Aujourd’hui arrive pourtant l’heure des décisions, d’autant plus que les ressources initialement allouées se sont avérées inférieures aux prévisions en raison de l’impact de la pandémie et d’une décision de la cour de Justice de l’Union européenne. Le sujet des modalités de financement pérenne du Centre doit donc être traité. En effet, si le CNM a pu poursuivre son activité de soutien en 2023, c’est grâce aux reliquats des crédits d’urgence. En 2024, si aucune décision n’est prise, le montant des aides sélectives passera de 65 millions d’euros en 2023 à 25 millions, soit une baisse de plus de 60 %.

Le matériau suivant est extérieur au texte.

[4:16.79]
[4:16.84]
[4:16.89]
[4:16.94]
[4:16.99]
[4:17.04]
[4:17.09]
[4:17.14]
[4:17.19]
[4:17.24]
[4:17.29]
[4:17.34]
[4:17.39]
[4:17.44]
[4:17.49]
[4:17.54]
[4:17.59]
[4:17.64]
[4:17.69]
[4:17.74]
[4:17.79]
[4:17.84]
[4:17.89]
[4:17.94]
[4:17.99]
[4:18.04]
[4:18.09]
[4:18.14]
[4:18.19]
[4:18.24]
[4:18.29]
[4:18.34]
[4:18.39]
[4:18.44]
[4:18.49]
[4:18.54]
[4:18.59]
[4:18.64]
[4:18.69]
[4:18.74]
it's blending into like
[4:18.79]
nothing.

Le Gouvernement a donc confié l’année dernière une mission sur le futur du CNM à l’ancien rapporteur pour avis de la commission de la culture Julien Bargeton. Rendu le 20 avril 2023, après un travail minutieux d’écoute et d’analyse, le rapport conclut sans ambiguïté à la nécessité de prévoir des modalités de financement solides pour le CNM, et met en avant la solution d’une taxe sur les écoutes en ligne, dite « taxe streaming ». Cette proposition a d’ailleurs été soutenue par le Président de la République dans une déclaration du 21 juin dernier.
Le Gouvernement a jusqu’à présent privilégié le recours à des contributions « volontaires » des plateformes, en espérant que ces dernières s’engageraient pour un montant satisfaisant. Cet espoir a été réaffirmé par la ministre de la culture lors de son audition devant la commission de la culture le 25 octobre, et explique probablement pourquoi trois amendements identiques portés par les groupes Renaissance, Modem et Horizon créant la taxe « streaming » n’ont pas été retenus dans le cadre de l’utilisation de l’article 49-3 de la Constitution. Cependant, à date, les engagements sont très loin de correspondre aux besoins même minorées du CNM.

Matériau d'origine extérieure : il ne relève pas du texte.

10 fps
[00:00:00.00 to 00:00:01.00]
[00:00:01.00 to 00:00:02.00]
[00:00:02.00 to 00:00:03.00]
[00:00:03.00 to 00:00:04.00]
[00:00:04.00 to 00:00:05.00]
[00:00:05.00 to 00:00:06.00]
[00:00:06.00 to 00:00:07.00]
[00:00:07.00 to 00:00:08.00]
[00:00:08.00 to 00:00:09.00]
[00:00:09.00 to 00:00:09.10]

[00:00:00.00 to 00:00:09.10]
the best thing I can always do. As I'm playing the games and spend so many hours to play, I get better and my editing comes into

L’objet du présent amendement est donc d’instaurer une taxe sur l’écoute en ligne et de mettre ainsi à contribution, selon des modalités équilibrées, les plateformes d’écoute de musique gratuites et payantes.
Cette taxe suscite cependant de fortes oppositions du secteur de la musique enregistrée. Pour autant, il convient de replacer cette taxation dans le cadre global du marché de la musique.
Sans retrouver le niveau du pic de 2002, le chiffre d’affaire de la musique enregistrée s’est établi à 920 millions d’euros en 2022, dont 680 millions pour le numérique (streaming payant, vidéo et financé par la publicité), devenu la première ressource du secteur. En 2023, le secteur de la musique enregistrée devrait connaitre sa 7ème année consécutive de hausse, avec une progression de 10 % au premier semestre. Il s’agit donc d’un secteur en croissance, et rien ne permet de penser que le faible niveau de taxation envisagé par le présent amendement entraverait la dynamique du secteur. Bien au contraire, en confortant la création française via le soutien aux artistes, il agit comme un mécanisme vertueux, sur le modèle éprouvé depuis plus de 70 ans avec le Centre National du Cinéma.
Conformément à la préconisation du rapport, il est donc proposé d’appliquer un taux marginal (1,75 %) à une assiette élargie (chiffre d’affaires publicitaire et généré les abonnements). S’agissant de l’imposition du chiffre d’affaires des services d’accès par abonnement, il est en outre proposé d’introduire des mécanismes de progressivité pour préserver les équilibres économiques de la filière.
Tel est l’objet du présent amendement, qui permet d’assurer la cohérence temporelle de l’action publique en mettant à niveau des engagements et des espoirs de 2019 les moyens du CNM.